# WHAT IS BEING ASKED:
Which lines run from the one containing "[194.76-195.82s]" through the end of the material? Transcribe them word for word, and only them.

# EXCERPTED DATA:

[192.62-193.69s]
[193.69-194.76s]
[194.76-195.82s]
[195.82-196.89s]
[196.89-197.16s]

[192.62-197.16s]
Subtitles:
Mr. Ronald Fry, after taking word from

# ANSWER TO THIS EXERCISE:
[194.76-195.82s]
[195.82-196.89s]
[196.89-197.16s]

[192.62-197.16s]
Subtitles:
Mr. Ronald Fry, after taking word from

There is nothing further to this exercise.